神様も休みを取りたくなるような激しい大河の流れ。その大河に対する脅威の念がこの民話から伺えます。ひょっとすると休憩するヤマトタケルは、川の脅威におびえて鵜の森に逃げてきた人々の気持ちの表れかもしれません。ゆったりと流れる現在の川を見たら先人たちは何を思うのか、しばし時間を忘れて立ち止まってしまいます。
関が原合戦前哨戦のはなし
現代と近い民話には戦国時代のものもあります。揖斐川の川底には福束城が沈んでいると伝えられています。

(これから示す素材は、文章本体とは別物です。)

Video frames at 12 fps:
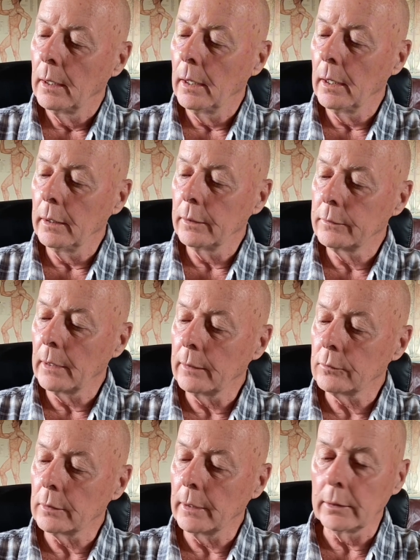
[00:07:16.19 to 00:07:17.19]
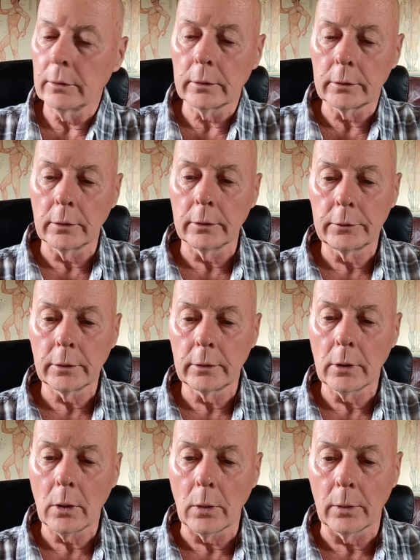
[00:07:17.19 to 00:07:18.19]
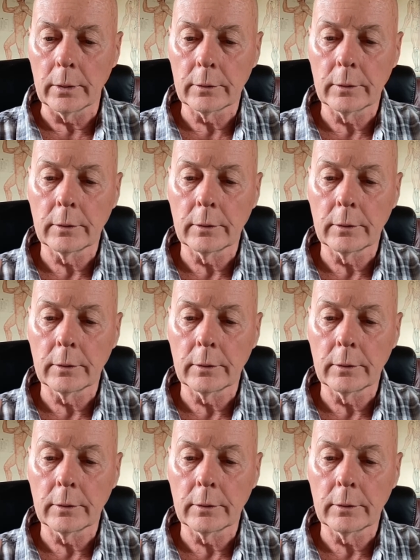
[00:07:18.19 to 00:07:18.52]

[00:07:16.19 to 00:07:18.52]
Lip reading: And essentially you're good to go.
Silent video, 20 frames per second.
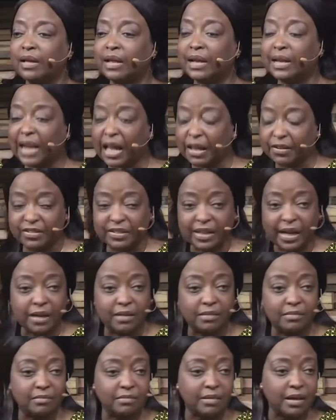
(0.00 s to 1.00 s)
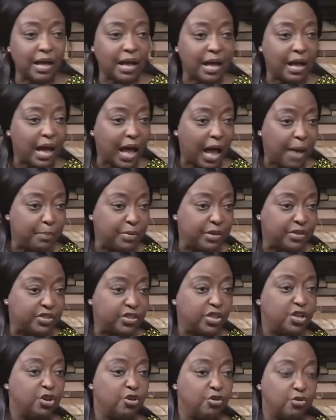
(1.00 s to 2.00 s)
Lifestyle. Habit,
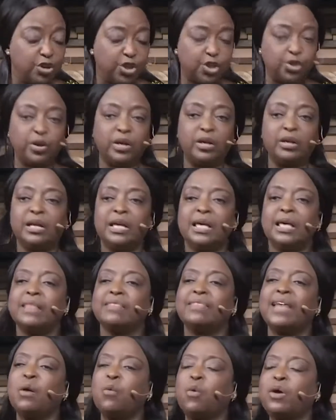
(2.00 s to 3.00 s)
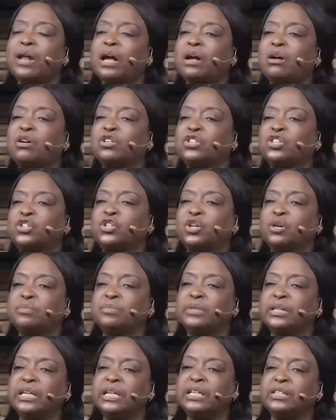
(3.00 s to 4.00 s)
ritual. That word
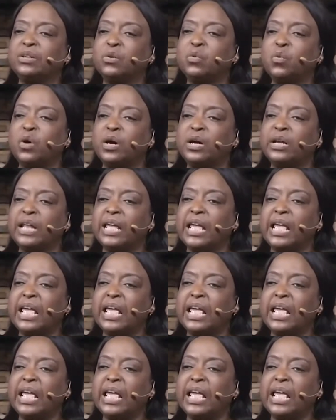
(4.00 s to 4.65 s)
accustomed is a word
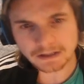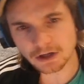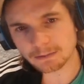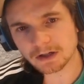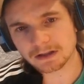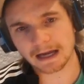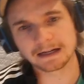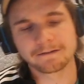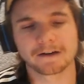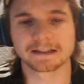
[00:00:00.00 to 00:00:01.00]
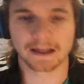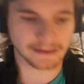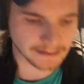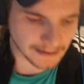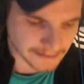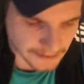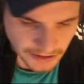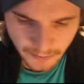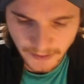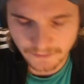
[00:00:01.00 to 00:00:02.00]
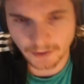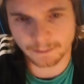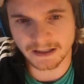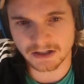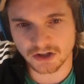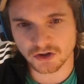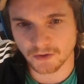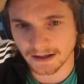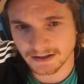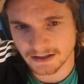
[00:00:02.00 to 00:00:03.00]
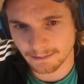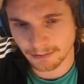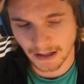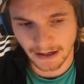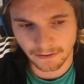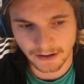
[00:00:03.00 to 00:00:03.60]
terms of your laning phase, I think that's actually one of your biggest strengths as a player,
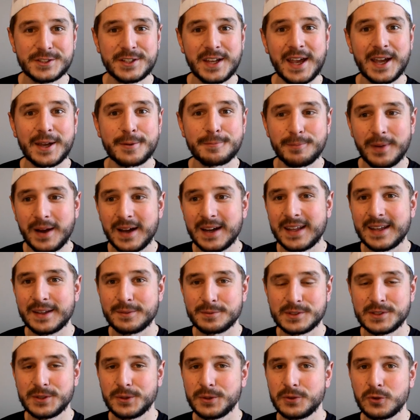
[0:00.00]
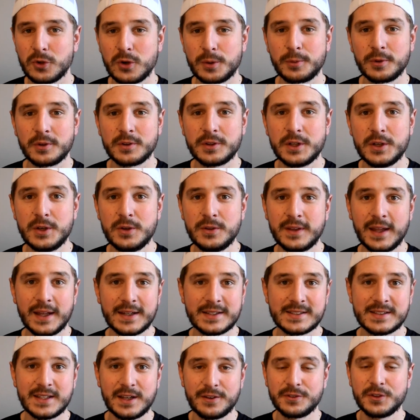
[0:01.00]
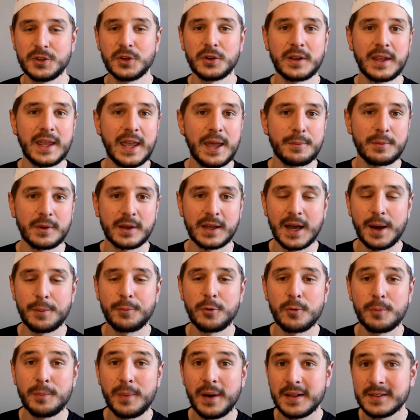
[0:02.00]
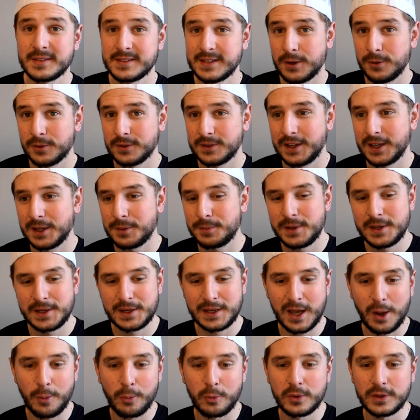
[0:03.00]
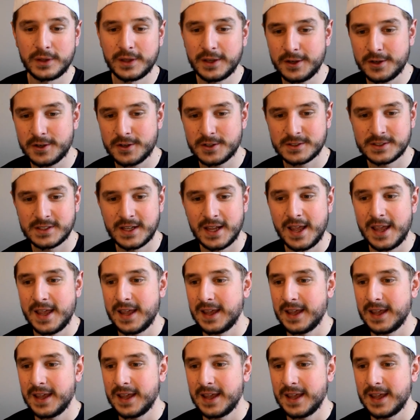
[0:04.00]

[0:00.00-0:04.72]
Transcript: Jack money. I'm still a normal dude. That stuff took him a couple months. That would take me a couple years,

関が原合戦緒戦の舞台となったが福束城の城跡は、明治の三川分流工事の時に河川敷となり、痕跡は完全に消えてしまいました。
この福束城の城主であった丸毛兼利(まるも・かねとし)は関が原合戦では西軍についており、大垣城の東の防衛線として福束城に立てこもります。そして、城の東側にある大藪周辺で、福束城方3000に対して東軍多数という分の悪い戦況のなか激戦が展開。最終的に丸毛兼利も大垣城へ逃げ込み、戦に敗れます。その合戦が終わり、世が落ち着きを取り戻した頃、大藪には合戦の戦死者を弔うために「北塚」が建立され、今も現存しています。

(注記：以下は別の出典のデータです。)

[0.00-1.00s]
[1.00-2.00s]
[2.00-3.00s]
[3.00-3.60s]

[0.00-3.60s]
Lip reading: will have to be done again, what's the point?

輪之内町から北西を臨むと、養老山地のはざまに関が原が見えます。輪之内町付近で激戦を展開した両軍は、勝者も敗者も舟を出して入り乱れた大河を渡り、関が原で決戦したのでしょう。
北塚には、今も花や水が供えられています。遠い祖先の心を今も忘れない方々へ敬意の念を感じるとともに、この無縁の霊を祀った塚が年月の経過とともに風雨に崩れていく姿を見ると筆舌し難い感情に包まれます。
民話とともに風景を酔いしれる
輪之内町に伝承される民話。その民話には川とともに生活を送る人々の想いがたくさん込められています。目の前に広がるのどかな風景も、そのような民話を通してみると、実に味わい深いのです。